(Action item) Among the lines below, the one containing "Frames from a" opens the range and the one containing "Transcript: please check it. Do the" closes it. Print that range exactly, without the pictures.

(Extracted data)
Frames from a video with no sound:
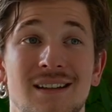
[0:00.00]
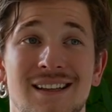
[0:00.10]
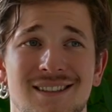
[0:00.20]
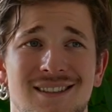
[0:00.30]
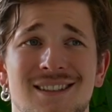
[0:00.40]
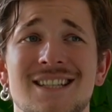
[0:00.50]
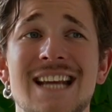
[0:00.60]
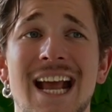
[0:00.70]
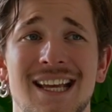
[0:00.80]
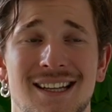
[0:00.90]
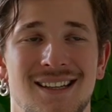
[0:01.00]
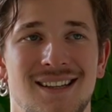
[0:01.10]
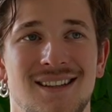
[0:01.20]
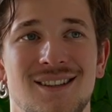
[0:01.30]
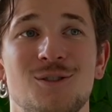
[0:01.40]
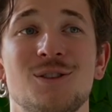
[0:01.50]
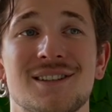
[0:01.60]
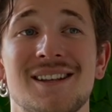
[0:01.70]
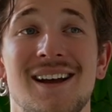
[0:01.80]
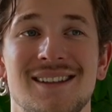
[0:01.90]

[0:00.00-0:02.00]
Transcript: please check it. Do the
--
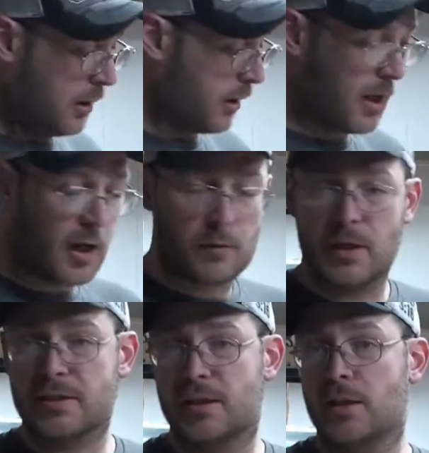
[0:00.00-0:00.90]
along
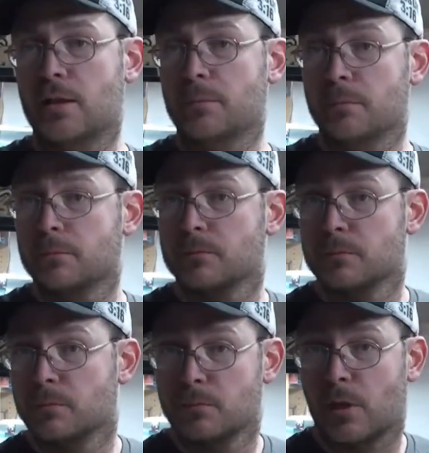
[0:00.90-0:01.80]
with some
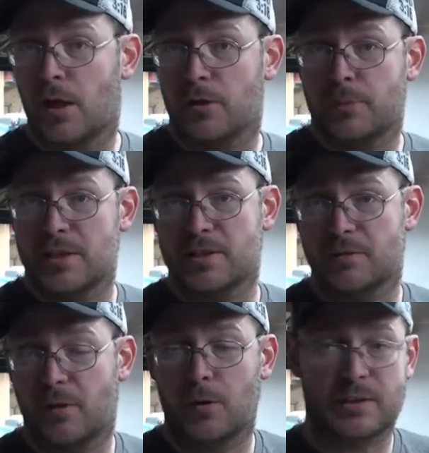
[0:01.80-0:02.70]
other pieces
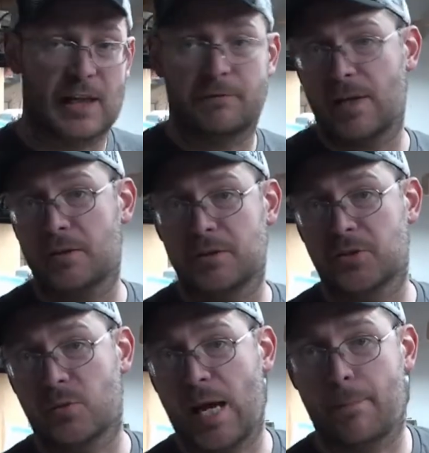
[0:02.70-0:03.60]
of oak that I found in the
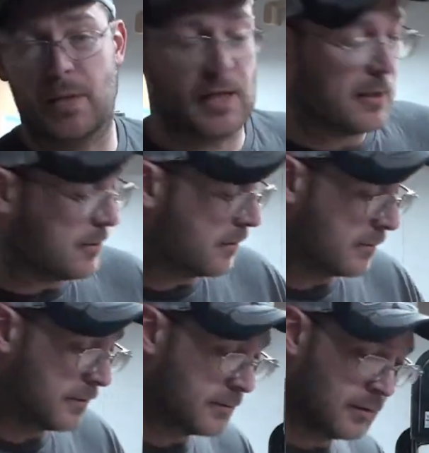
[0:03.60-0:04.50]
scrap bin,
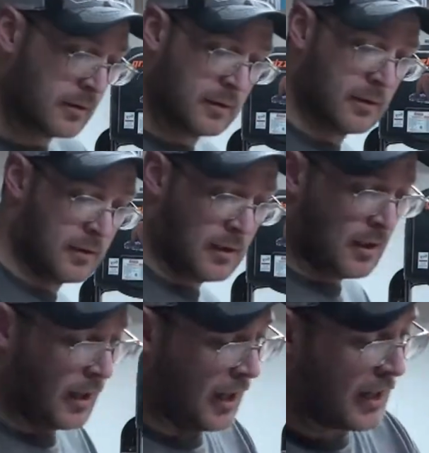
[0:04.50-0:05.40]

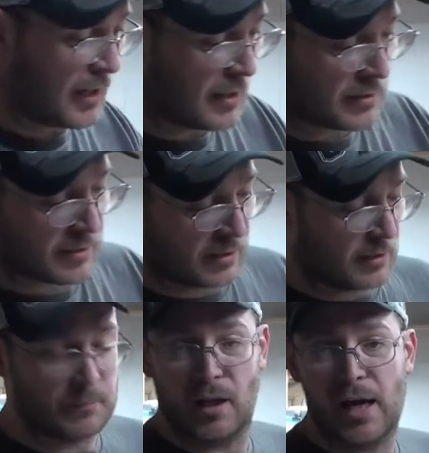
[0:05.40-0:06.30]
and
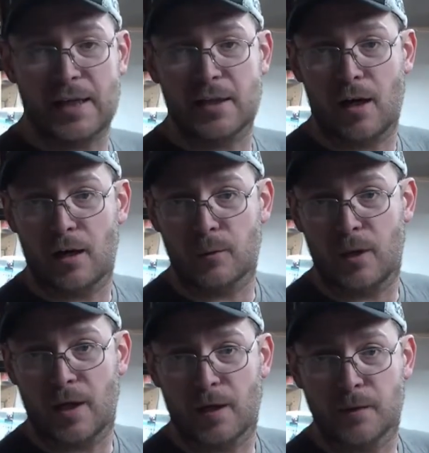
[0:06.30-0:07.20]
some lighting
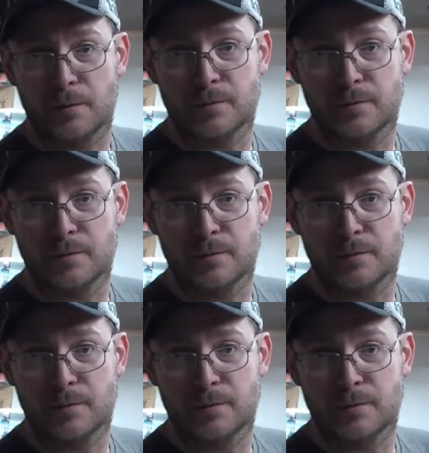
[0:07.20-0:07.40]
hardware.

(The completed task)
Frames from a video with no sound:
[0:00.00]
[0:00.10]
[0:00.20]
[0:00.30]
[0:00.40]
[0:00.50]
[0:00.60]
[0:00.70]
[0:00.80]
[0:00.90]
[0:01.00]
[0:01.10]
[0:01.20]
[0:01.30]
[0:01.40]
[0:01.50]
[0:01.60]
[0:01.70]
[0:01.80]
[0:01.90]

[0:00.00-0:02.00]
Transcript: please check it. Do the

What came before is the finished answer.